Figure 2. Liopleurodon skull from Andrews 1913. Here either the parietal is broken posterior to the pineal opening or the frontals  include the pineal opening or the frontals are fused to the parietals. In either case the nasals are present and identified.

Figure 2. Liopleurodon skull from Andrews 1913. Color added. Here either the parietal is broken posterior to the pineal opening or the frontals include the pineal opening or the frontals are fused to the parietals. In either case the nasals are present and identified (magenta), distinct from the fronals (white). Prefrontal palpebrals striped amber. Frontal palpebrals in white. Brown dashed line indicates typical extent of parietal, indicating fusion of the frontals and parietals, but not the frontals to each other.

Andrews (1913) described the skull of Liopleurodon including the nasals. Here the pineal opening is in front of a break marking the main body of the parietals, but there is no hint of a suture anterior to the pineal opening. This indicates a likely fusion of the frontals to the parietals, but not the frontals to each other. As mentioned yesterday, both frontals are still present regardless of fusion, no matter what the fused bones are now called. The bones could be called a frontoparietal, but nobody does that. If the frontal were really absent a transitional taxon would show it reducing to a vestige or sliver first. That’s the way it works when a bone actually disappears.

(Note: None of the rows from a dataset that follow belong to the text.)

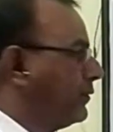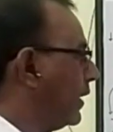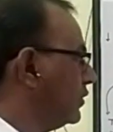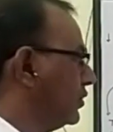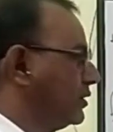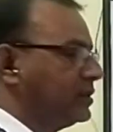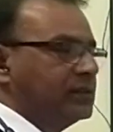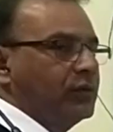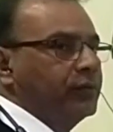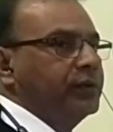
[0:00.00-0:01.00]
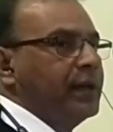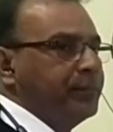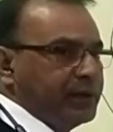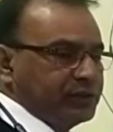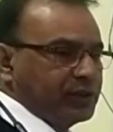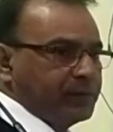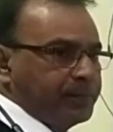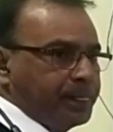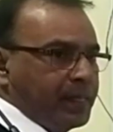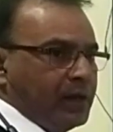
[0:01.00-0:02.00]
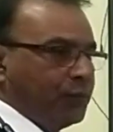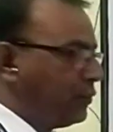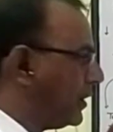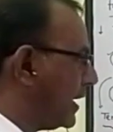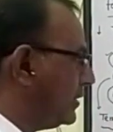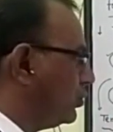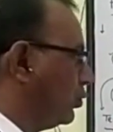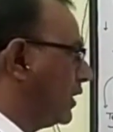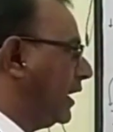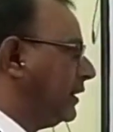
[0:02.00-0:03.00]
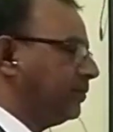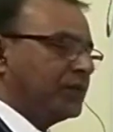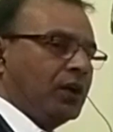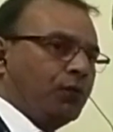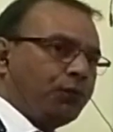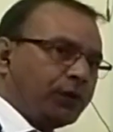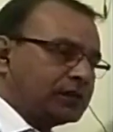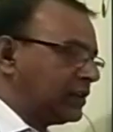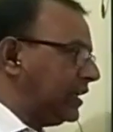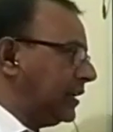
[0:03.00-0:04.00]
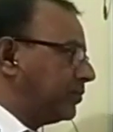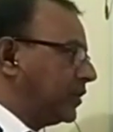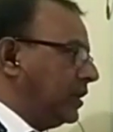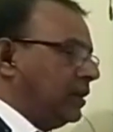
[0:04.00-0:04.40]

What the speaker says: functions on temperature, we can show that firstly,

We have seen bones migrate, as in the central wrist bones migrating to the medial rim in pterosaurs and certain mammals. But we haven’t seen the frontal migrate yet.

Then a few problem drawings: Simolestes, case in point (Fig. 3). What are those long bones medial to the naris and orbit (in pink)? Very odd.

Figure 3. Simolestes with bones colorized, including where bones are missing. Here the nasal appears to rim the upper orbit, a very strange organization.

Figure 3. Simolestes with bones colorized, including where bones are missing. Here the nasal appears to rim the upper orbit, a very strange organization. Compare this image to Fig. 2 and the nasals look like they really are the prefrontals tipped by frontal palpebrals.  But then, I’m interpreting a drawing, which is always fraught with danger. Send a jpeg of this fossil if you have a decent one and we’ll solve this problem together. Also see Fig. 4, where the bones rimming the orbit are indeed the prefrontals.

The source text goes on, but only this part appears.